RAW DATA:
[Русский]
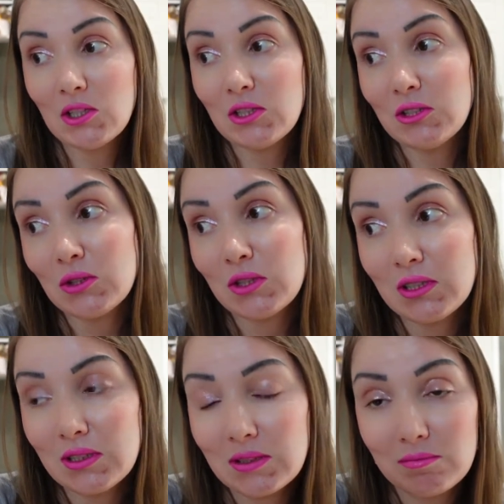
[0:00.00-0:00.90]
но
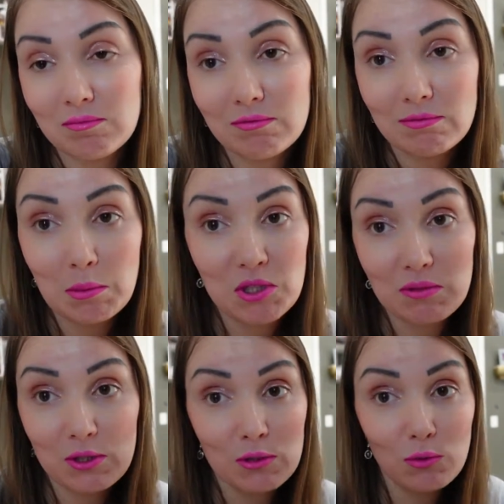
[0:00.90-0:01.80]
ты
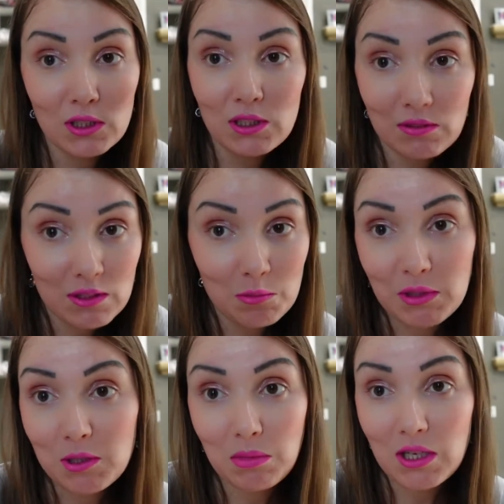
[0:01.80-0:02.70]
вообще всего этого не
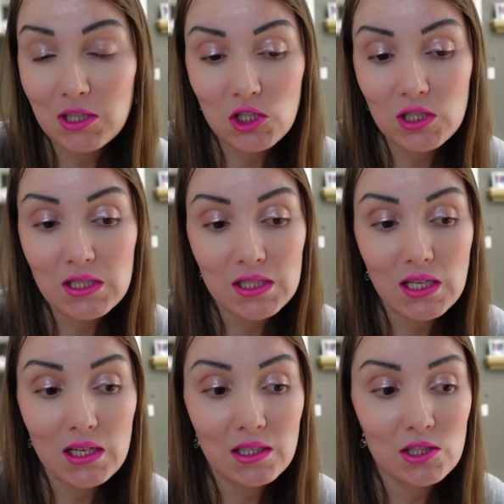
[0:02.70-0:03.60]
понимаешь и не
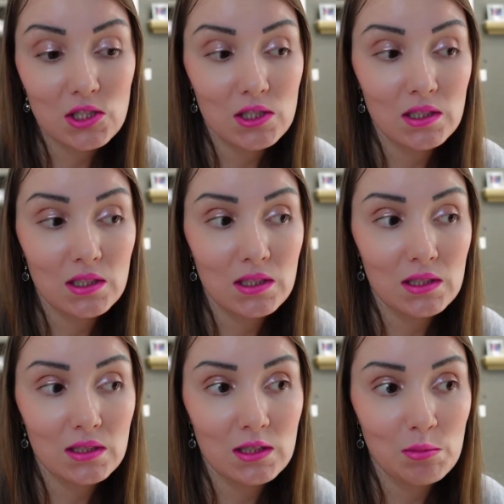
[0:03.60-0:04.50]
знаешь,
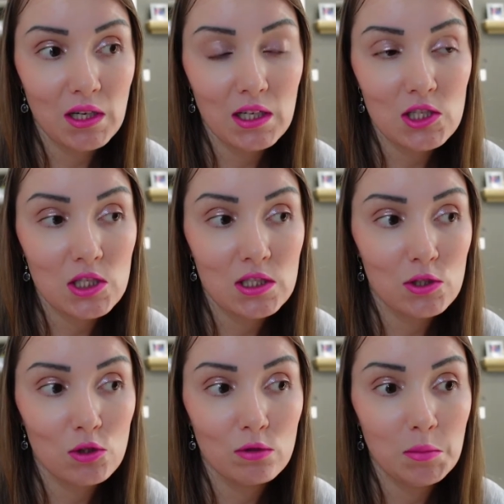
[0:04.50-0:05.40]
и тебе кажется,
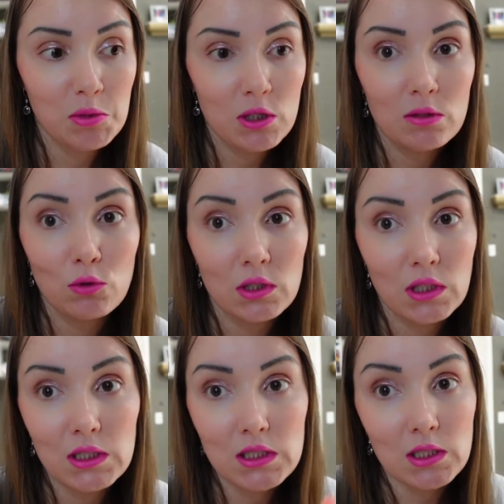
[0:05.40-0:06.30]
что вообще твой
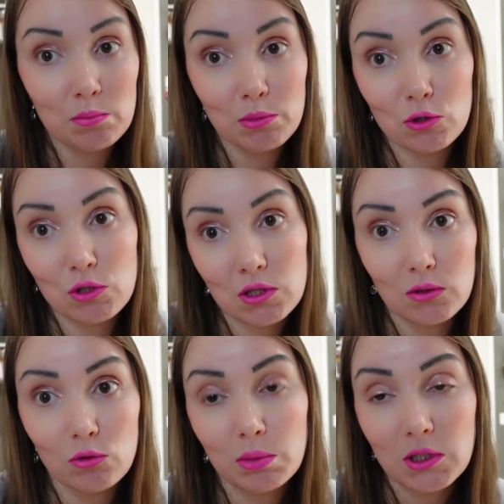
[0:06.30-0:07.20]
английский просто,
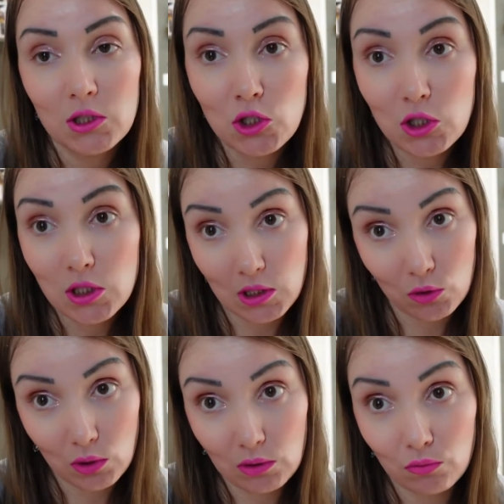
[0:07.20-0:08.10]
ну, практически
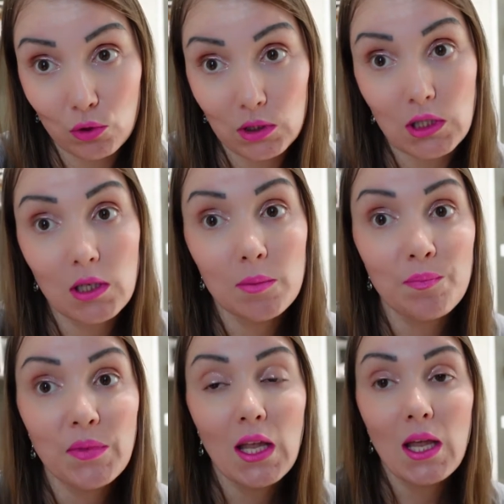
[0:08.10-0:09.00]
нулевой, да.
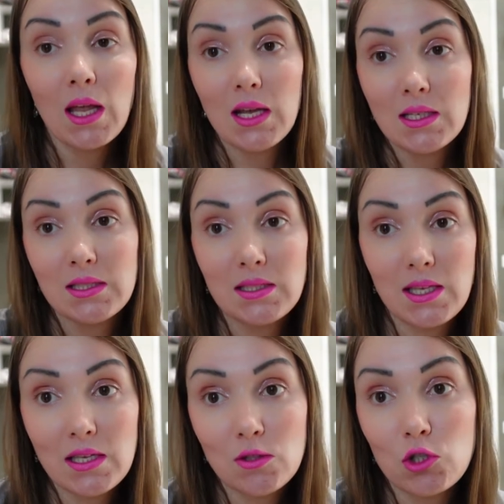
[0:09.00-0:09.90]

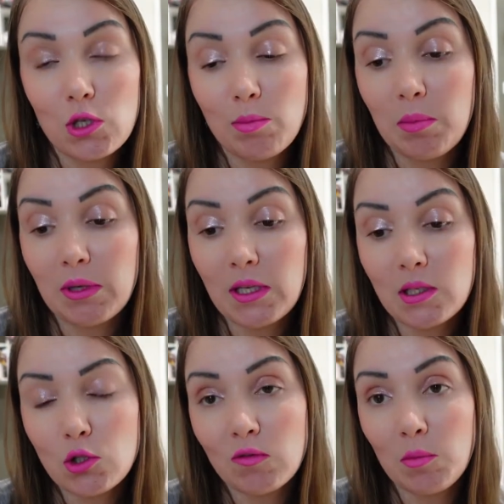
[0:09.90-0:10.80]
Здесь уже по
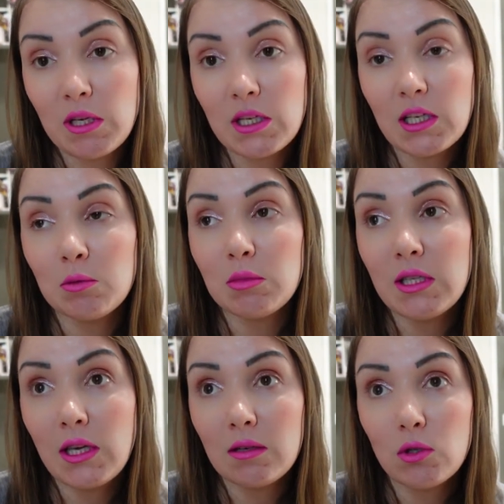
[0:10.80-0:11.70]
приезду в Америке
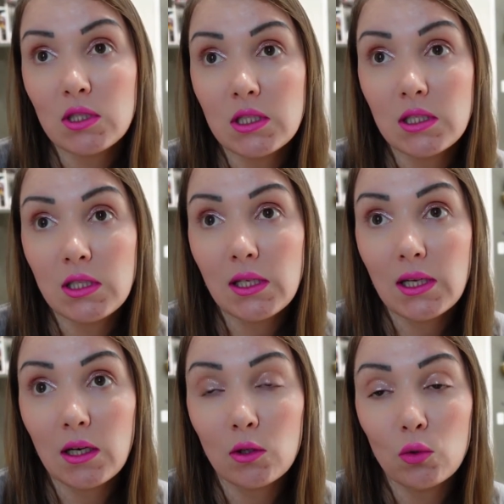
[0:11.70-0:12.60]
мне его оценили
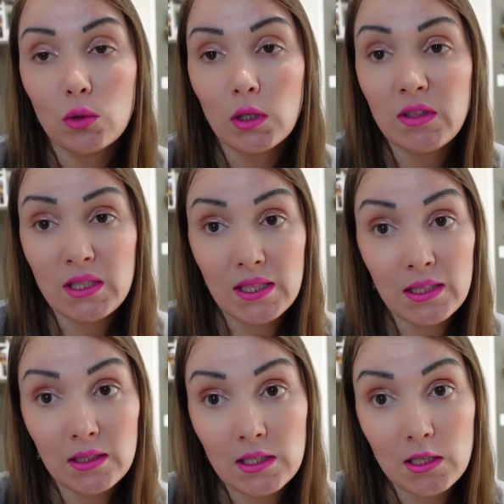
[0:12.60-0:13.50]
как уровень
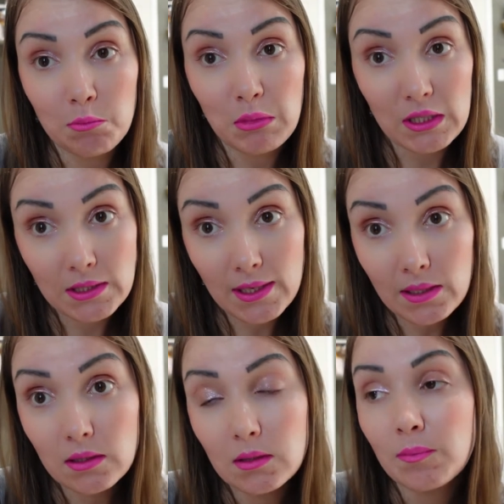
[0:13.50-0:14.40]
intermediate,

PROMPT:
In your copy, omit the pictures and restate every line of the data word for word.

ANSWER TO THE PROBLEM:
[Русский]
[0:00.00-0:00.90]
но
[0:00.90-0:01.80]
ты
[0:01.80-0:02.70]
вообще всего этого не
[0:02.70-0:03.60]
понимаешь и не
[0:03.60-0:04.50]
знаешь,
[0:04.50-0:05.40]
и тебе кажется,
[0:05.40-0:06.30]
что вообще твой
[0:06.30-0:07.20]
английский просто,
[0:07.20-0:08.10]
ну, практически
[0:08.10-0:09.00]
нулевой, да.
[0:09.00-0:09.90]

[0:09.90-0:10.80]
Здесь уже по
[0:10.80-0:11.70]
приезду в Америке
[0:11.70-0:12.60]
мне его оценили
[0:12.60-0:13.50]
как уровень
[0:13.50-0:14.40]
intermediate,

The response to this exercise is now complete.